If you own ETFs or mutual funds, you are likely to receive a dividend, since your fund contains stocks of companies that pay dividends. Several brokerage platforms offer to reinvest it automatically and free of charge in units of the same fund, an option that I have personally chosen in all of my accounts (TFSA, RRSP, RESP, etc.).

That said, I’m not completely against dividend strategies. For example, if receiving dividends can psychologically help you to be patient and not sell your investments during a stock market crash, then they will have done important work.

No one should invest with the goal of being the richest person in the graveyard. The idea is to find the investment method that suits us and that we can follow – ideally for decades.

Last week, I invited you to share your biggest lessons in investing. Here are some of the responses received:

Marcel writes: “What I’ve learned with investments is that the more you touch them, the worse they go, considering human nature, my tendency to want to control everything and my fear of losing… From experience, I have realized that my returns were better when someone advised me than when I tried to manage everything alone, despite the fees paid to my advisor. »
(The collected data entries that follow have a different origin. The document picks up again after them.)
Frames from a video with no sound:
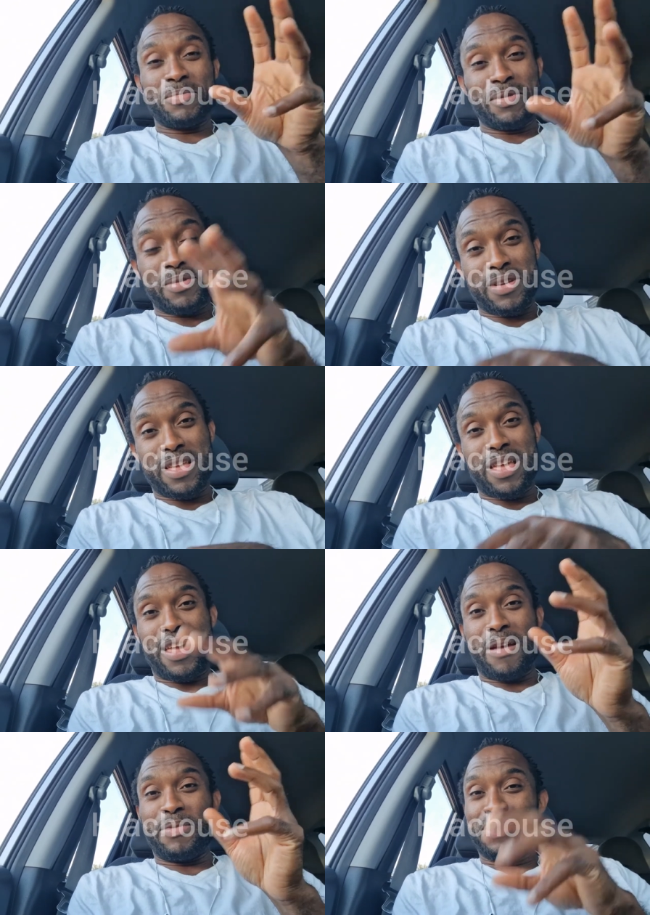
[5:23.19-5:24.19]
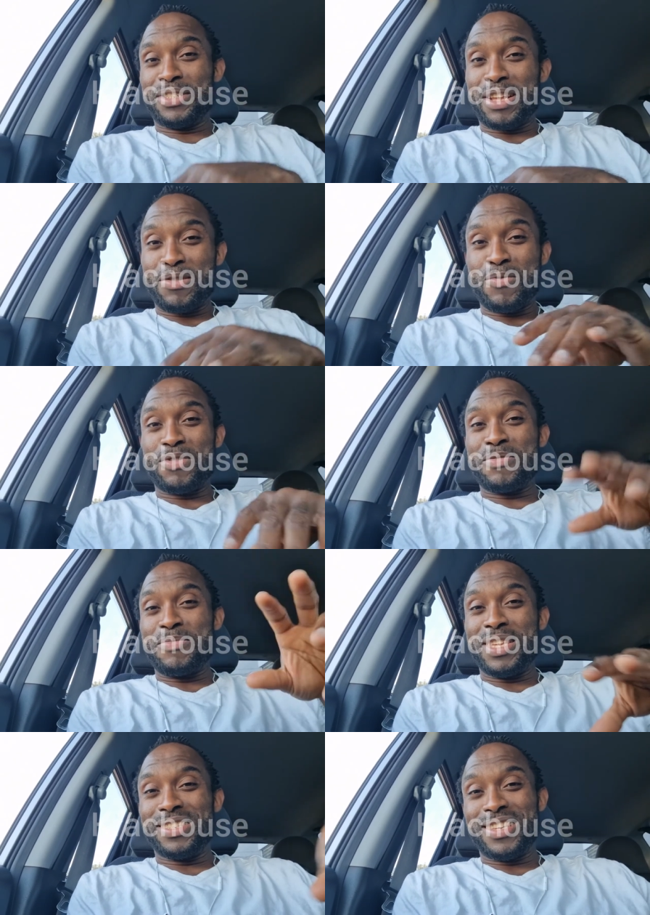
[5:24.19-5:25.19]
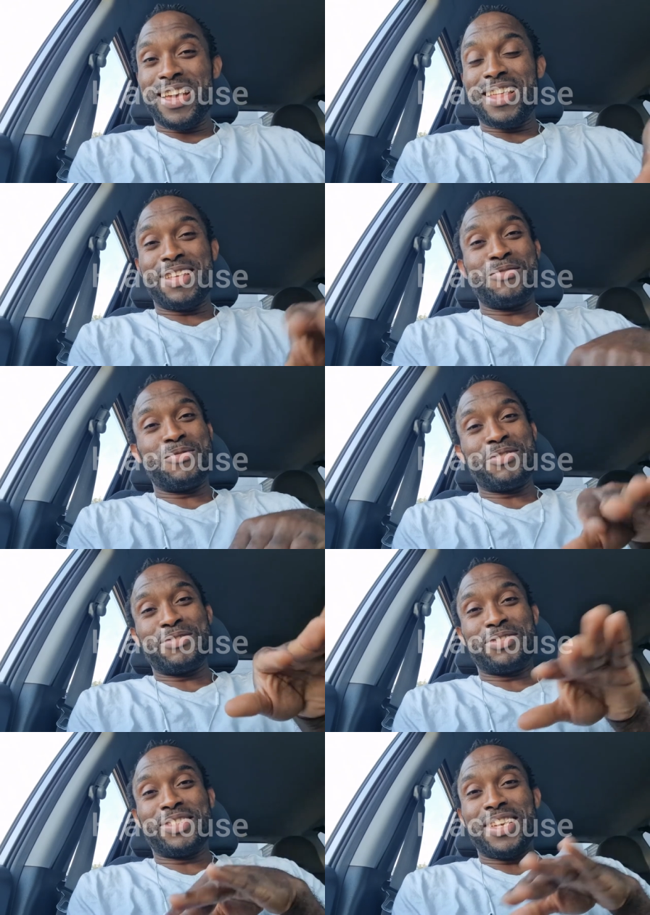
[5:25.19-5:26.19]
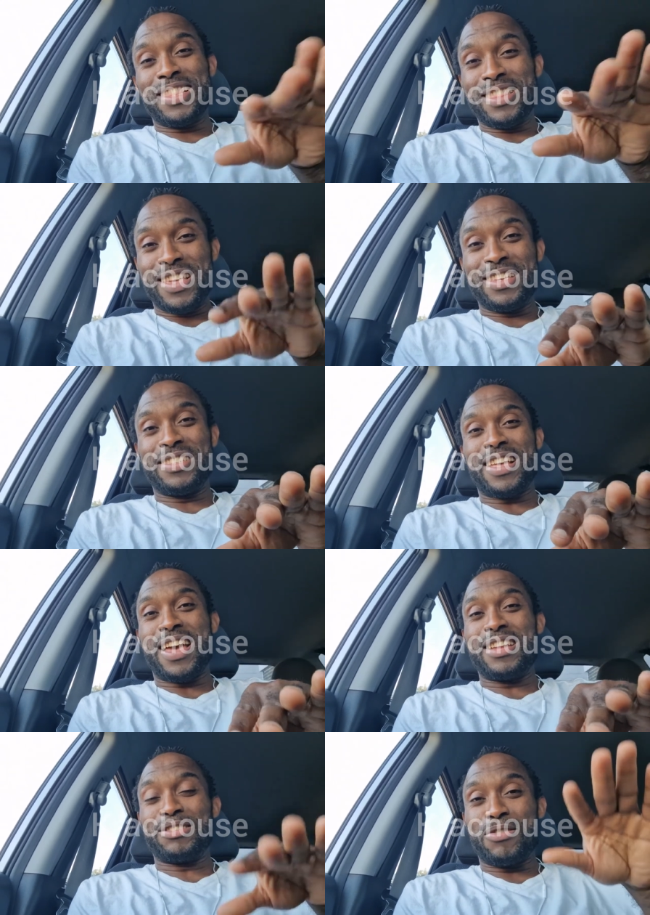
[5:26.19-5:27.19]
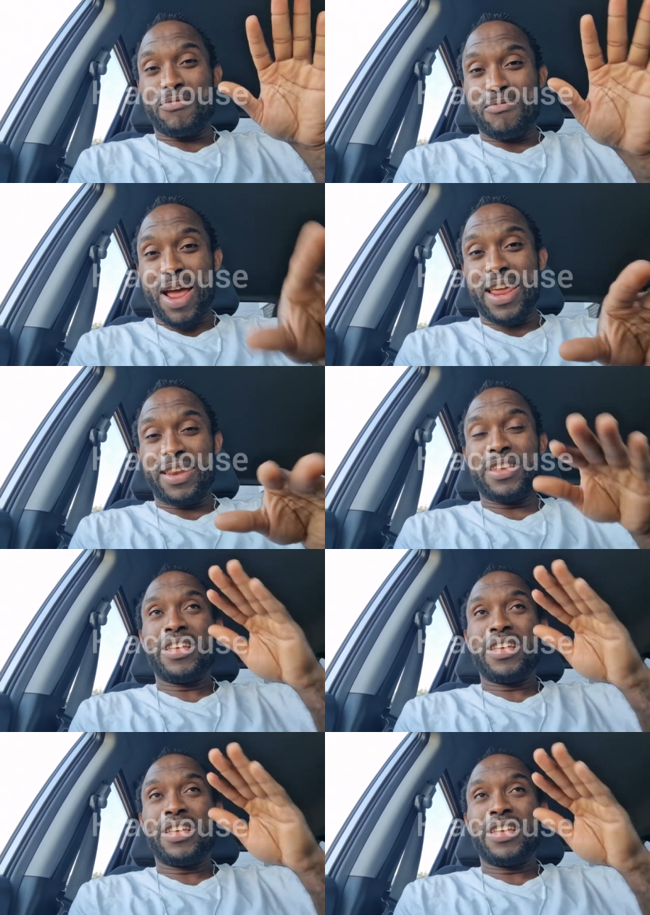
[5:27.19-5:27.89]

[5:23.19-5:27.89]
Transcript: yeah, yeah, because I don't want to miss you and I don't want to say things that is not right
Katherine writes, “One of the best investment tips is to invest a little each week, or consistently with direct debits. You just have to pay yourself first. We start with a small amount and increase over time. Once the habit is created, it is difficult to break it. »

Marc-André writes: “My lesson: Keep It Simple, Stupid. I started investing in 2020 and initially thought I saw golden opportunities everywhere I looked. Crypto, cannabis, energy, etc. My dreams quickly fell to terra firma, and my ego took a hit… I wasn’t the next Warren Buffett, after all… However, the “real” Warren taught me one thing : buy index funds and move on. Keeping it simple, investing for the long term and not being driven by emotions were my biggest lessons. »

The question of the week

Are you attracted to stocks that pay a big dividend?